JILL COLGAN: Did he indicate any needs?

JAMES YEE: He did, he did at times indicate to me that he really wanted to talk through some of the things that were going on in the interrogations that were disturbing to him.

But again, there was really no opportunity for me to sit with him alone and prevented us from having an open discussion. There were always guards very close by, and the fact we both spoke English made it even more open to our conversations not being in any way confidential.

JILL COLGAN: Did you worry about his mental health at that point?

JAMES YEE: I had concerns about several detainees, because, as I mentioned, there were many who I had observed who had gone into behaviours which I thought weren't normal.

JILL COLGAN: Tell us what you were charged with and what the potential punishment you were facing?

JAMES YEE: Initially after I was arrested and thrown in jail, I was accused of spying, espionage, aiding the enemy and mutiny and sedition, all of these being capital crimes that carried a death penalty.

In fact, the joint task force legal officer who came to prosecute against me threatened me with the death penalty, told clearly my attorneys, my military attorney at that time, that we had better have someone who was qualified to defend against a capital case.

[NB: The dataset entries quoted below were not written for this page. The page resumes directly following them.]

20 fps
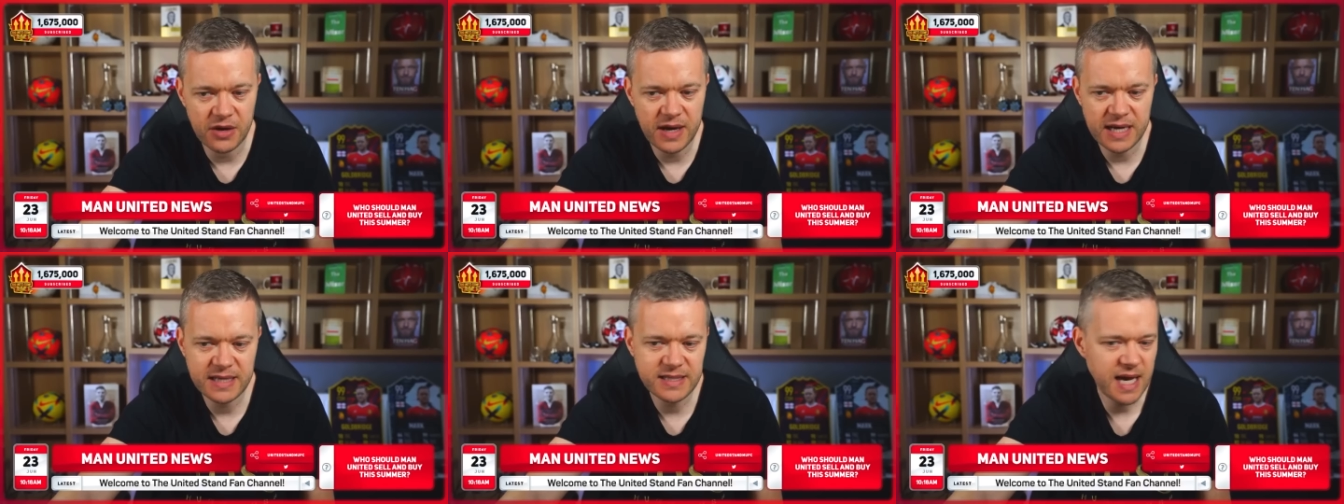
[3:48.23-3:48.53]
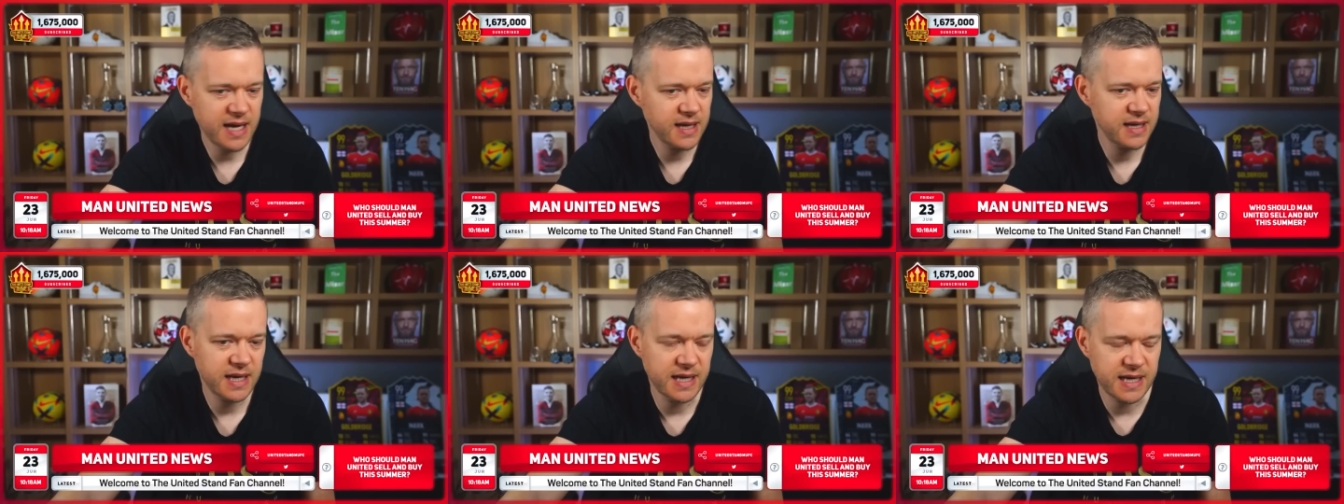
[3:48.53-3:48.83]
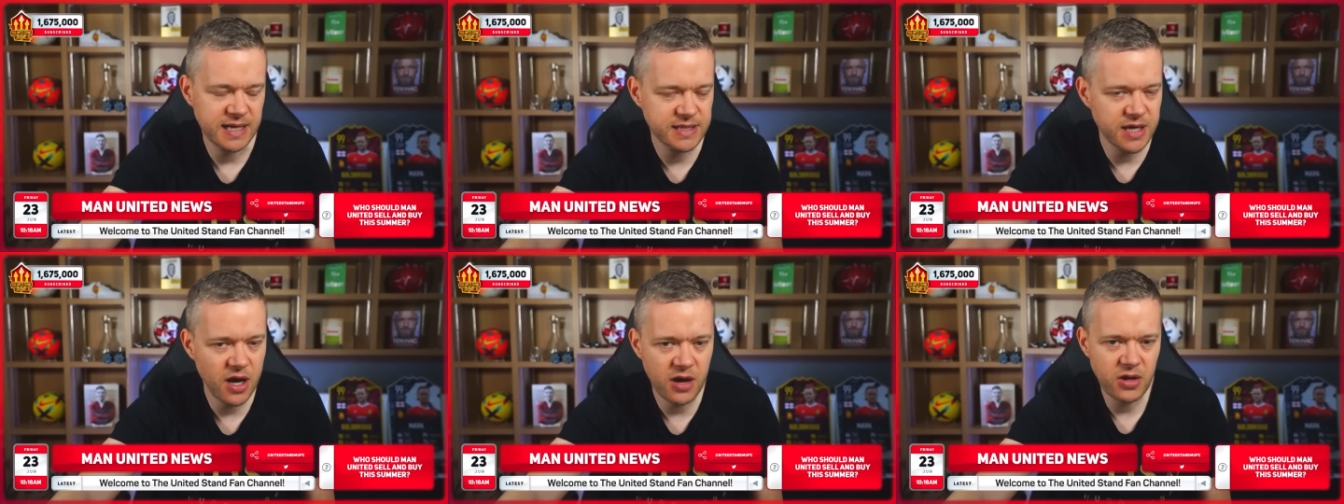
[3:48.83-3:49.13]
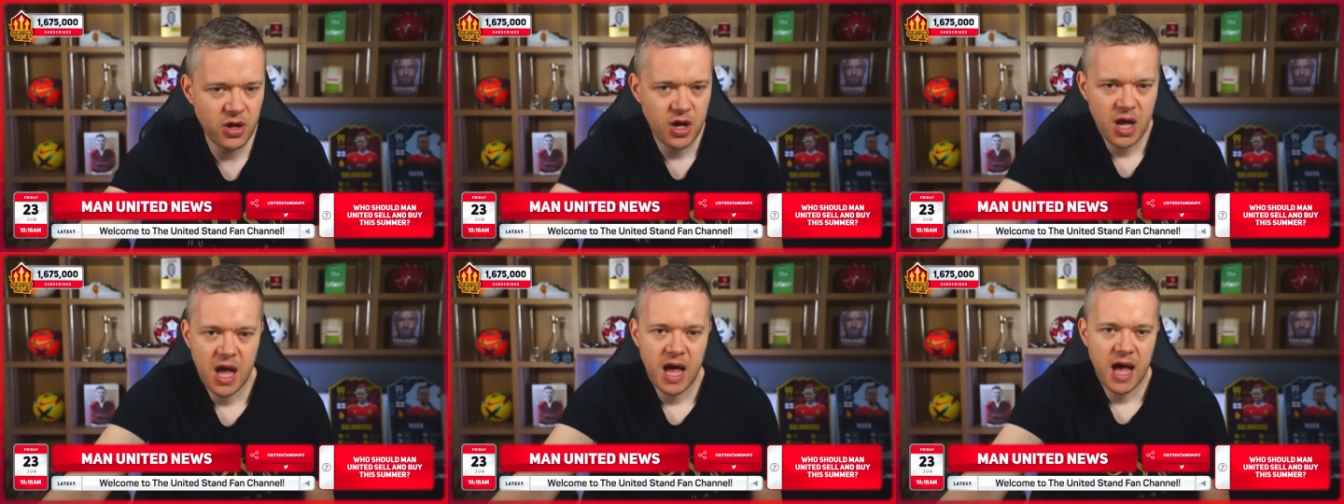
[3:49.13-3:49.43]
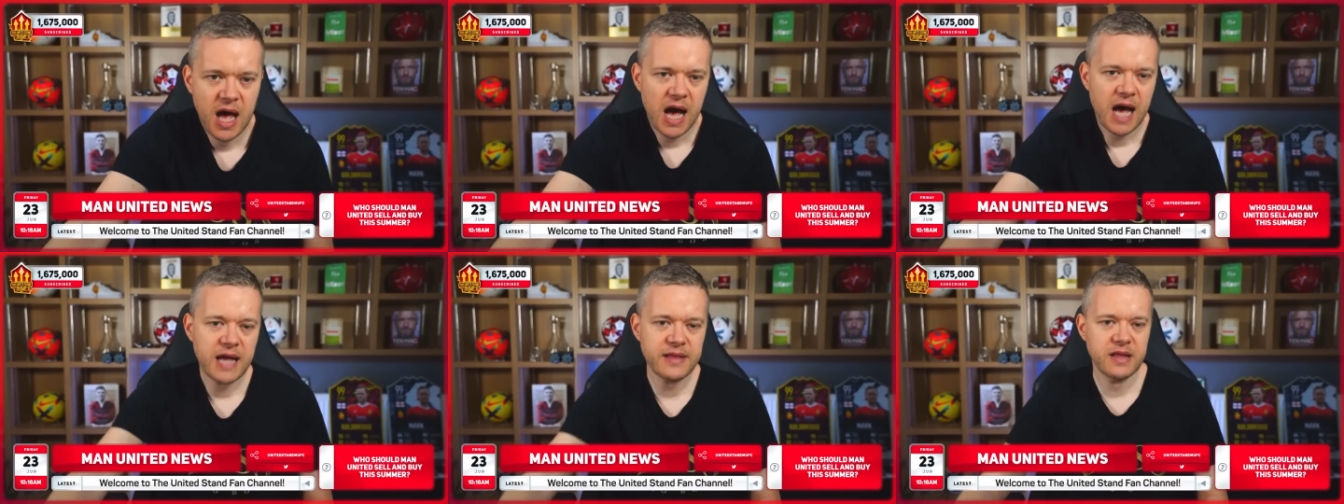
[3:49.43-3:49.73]
Exactly. So
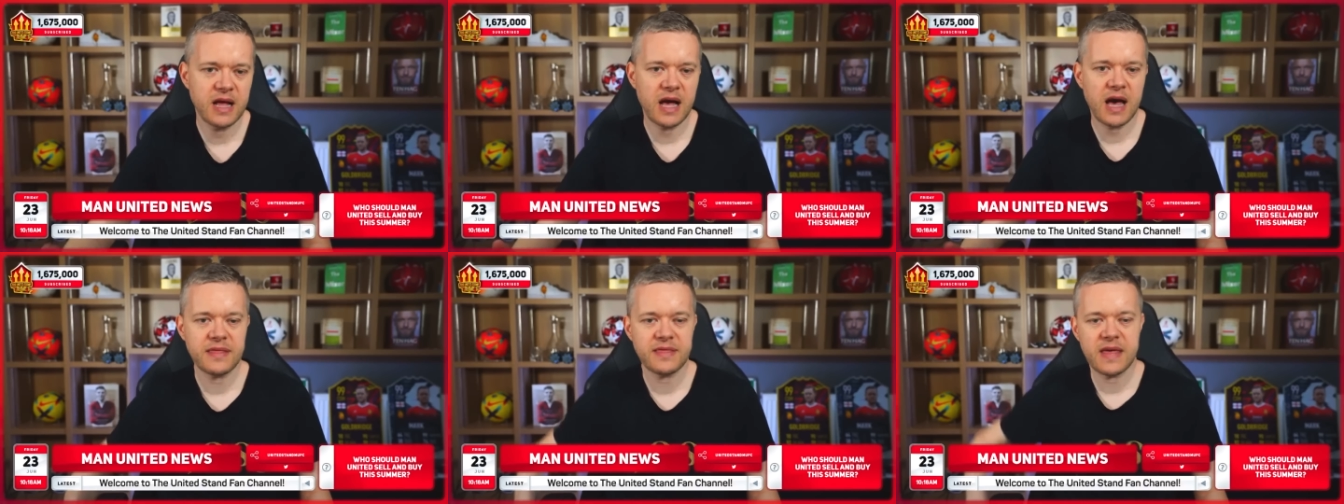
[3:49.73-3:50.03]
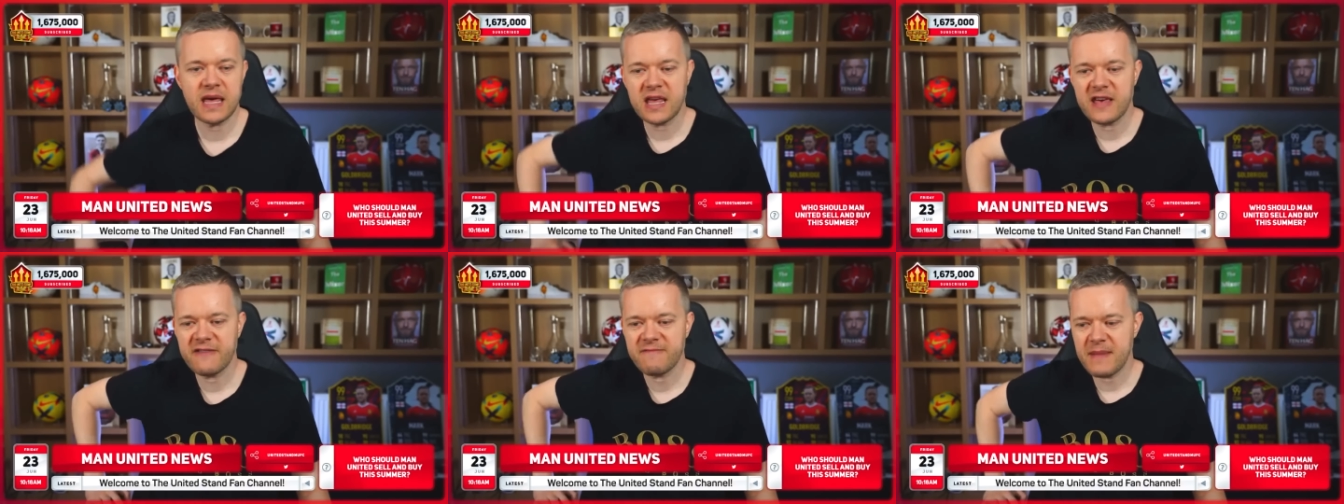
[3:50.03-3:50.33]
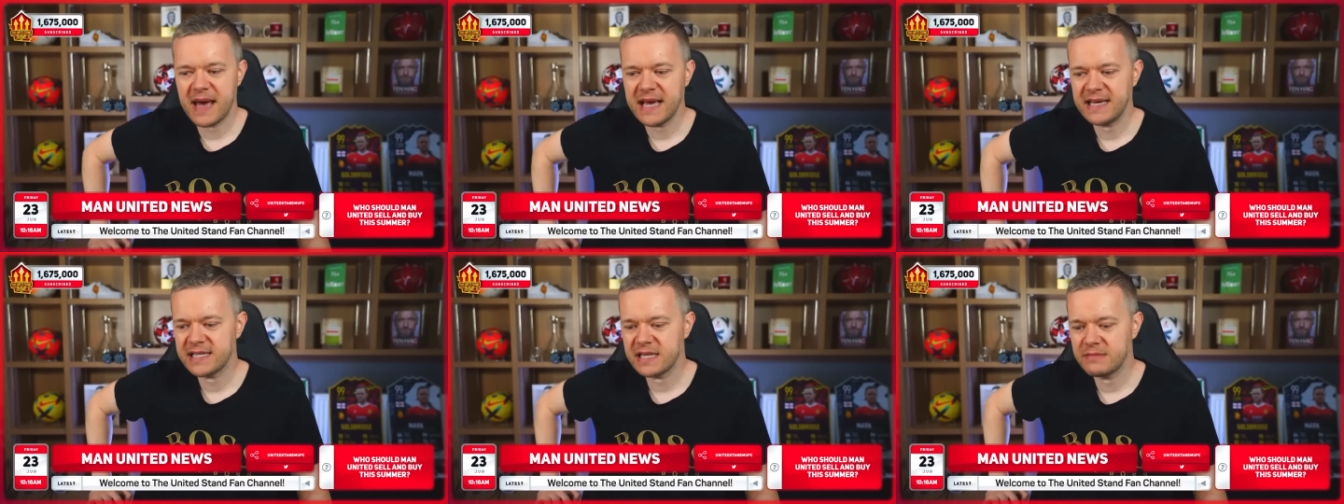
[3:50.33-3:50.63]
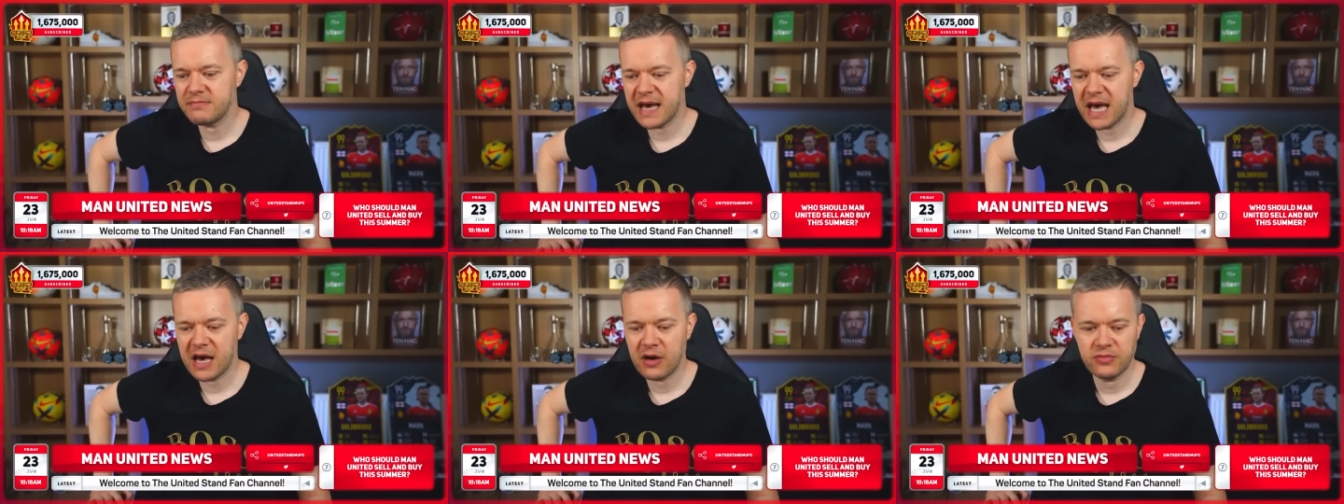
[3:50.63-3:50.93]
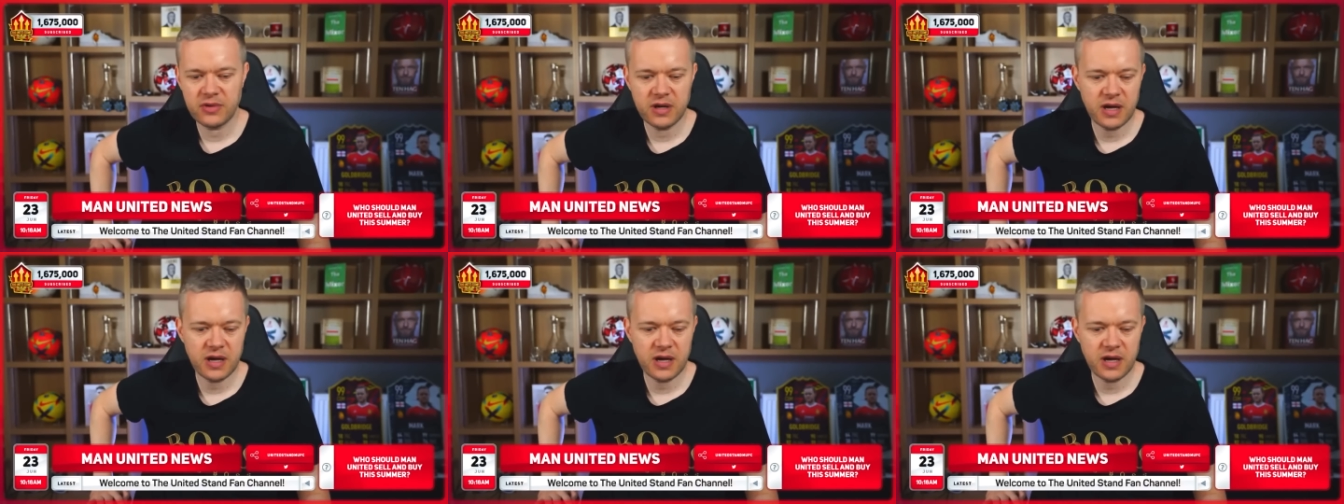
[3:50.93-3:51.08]
I think if Mason Mount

This was very shocking and as I said, it was… I was, what was going thru my mind was, "What are these people doing?" It was a huge mistake, it was a gross miscarriage of justice and you know, I think that's one of the real issues about my experiences is that the military, the Government, made this enormous blunder.

JILL COLGAN: For the record, did you participate in any activity that could have been seen as either undermining US security or aiding and abetting the detainees?

JAMES YEE: Everything I did was fully within my role as the Muslim chaplain in Guantanamo. I followed to a T the standard operating procedures. The unescorted access that I had to the prisoners was authorised, my conversations with the prisoners was known by all of my supervisors.

JILL COLGAN: Why did it go so far, why didn't someone say stop, there's been a terrible mistake, when it was clear the charges against you were falling away?

JAMES YEE: This is a great question, why did it go so far? And I can only speculate. But I think the important point is, it did go that far and someone needs to take responsibility for allowing it to go that far.